→ Your objective
The entries below are to be copied exactly, with every picture left out.

Segment Open

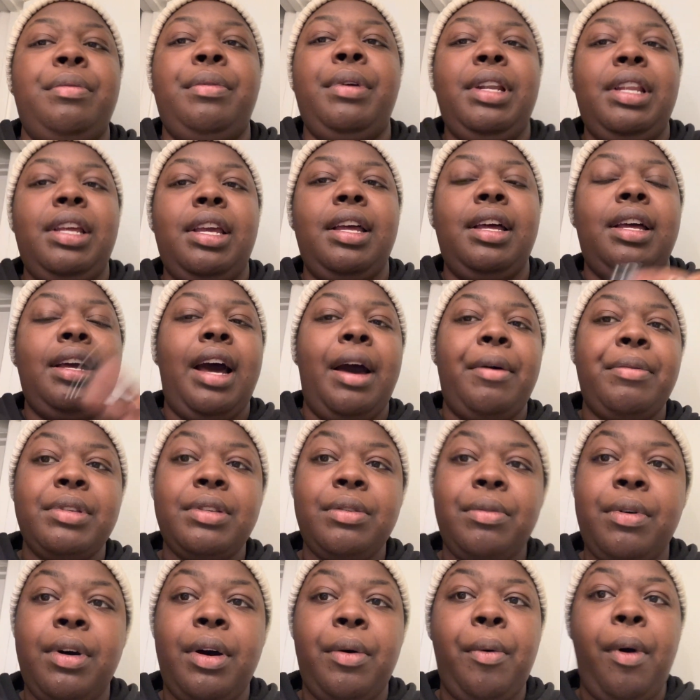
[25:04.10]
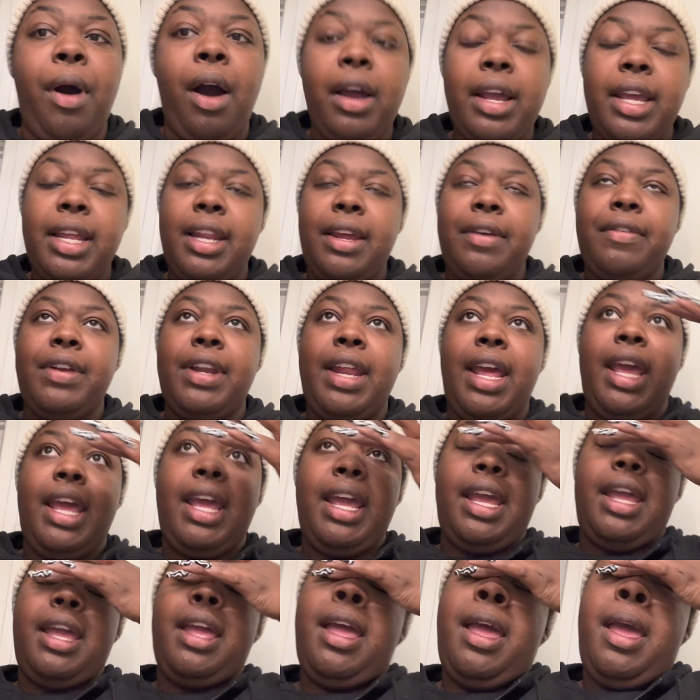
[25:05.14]
really good. I was going walking every
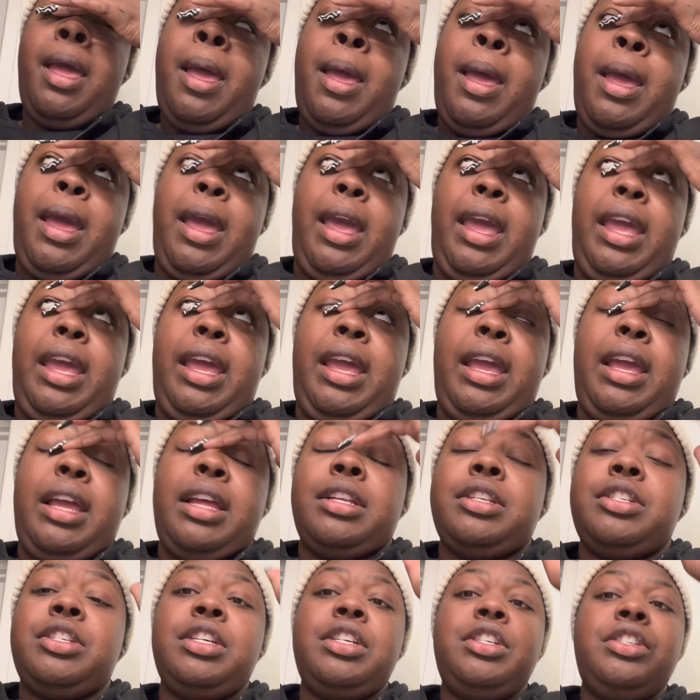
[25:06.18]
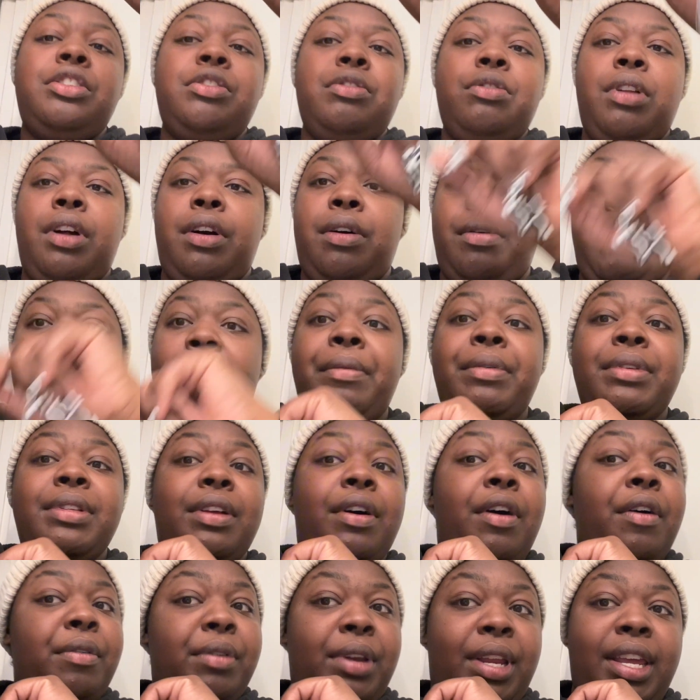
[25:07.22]
day and just, you know, I was
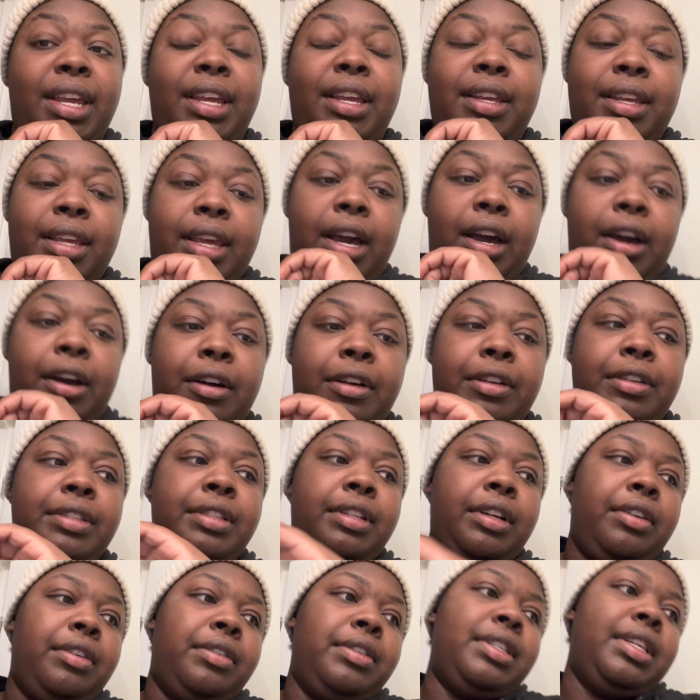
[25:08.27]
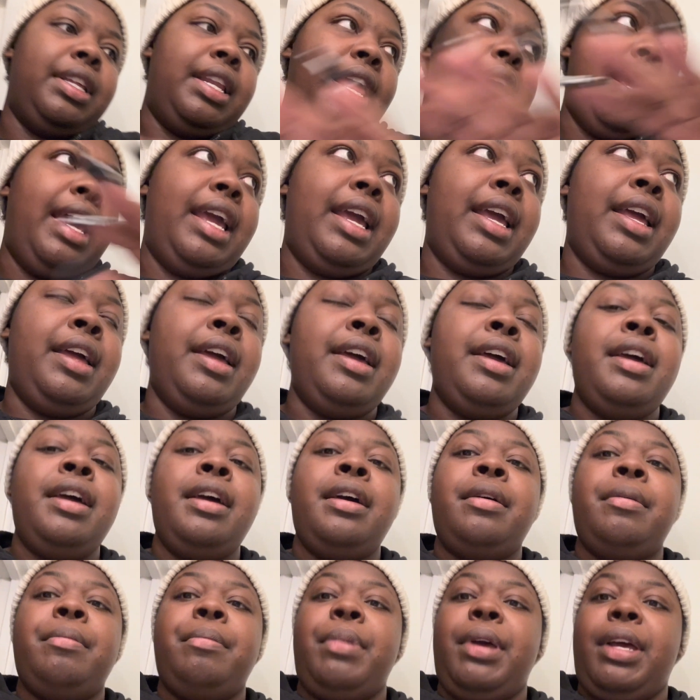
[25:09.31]
on it, y'all. So today,
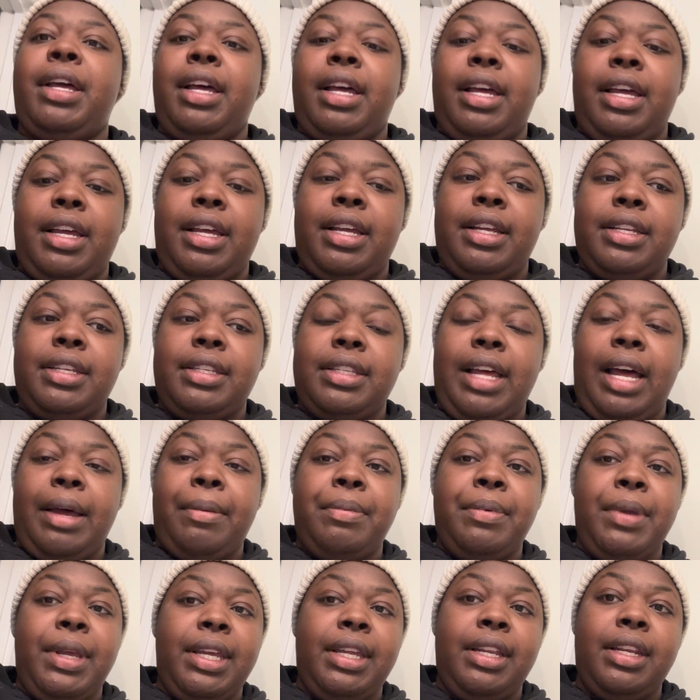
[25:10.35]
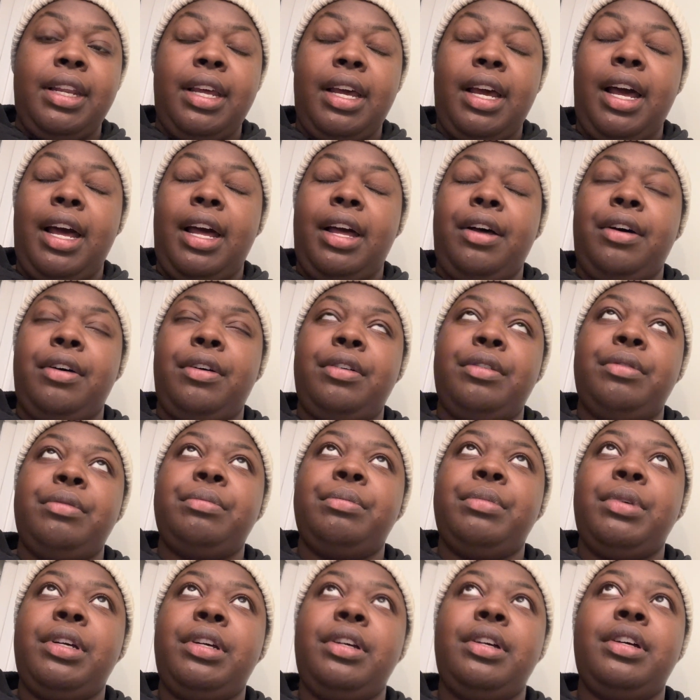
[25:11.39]
because I've been
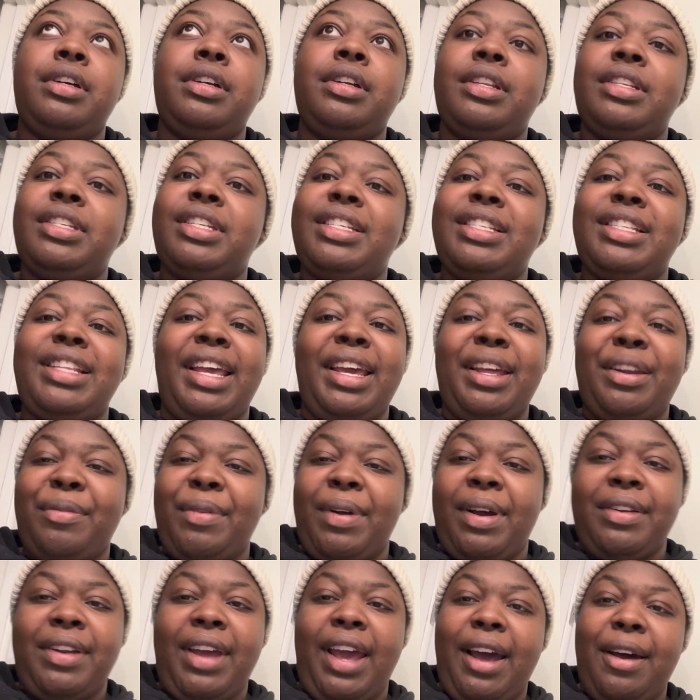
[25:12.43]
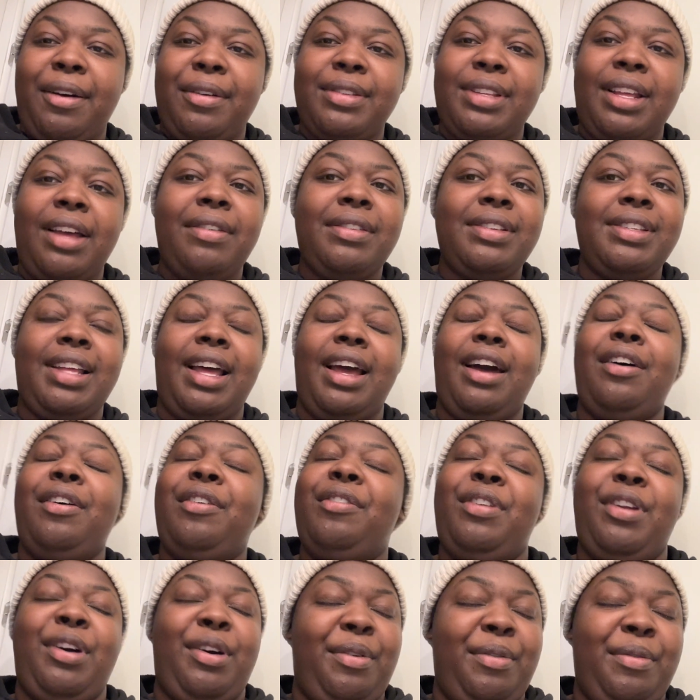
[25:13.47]
just laying around the house, I was like, oh
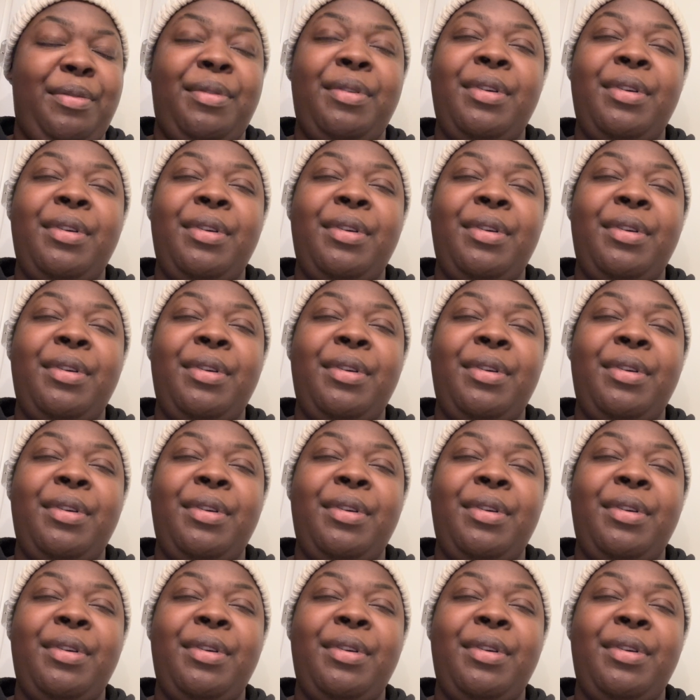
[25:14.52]
no,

Segment Closed

→ Answer
[25:04.10]
[25:05.14]
really good. I was going walking every
[25:06.18]
[25:07.22]
day and just, you know, I was
[25:08.27]
[25:09.31]
on it, y'all. So today,
[25:10.35]
[25:11.39]
because I've been
[25:12.43]
[25:13.47]
just laying around the house, I was like, oh
[25:14.52]
no,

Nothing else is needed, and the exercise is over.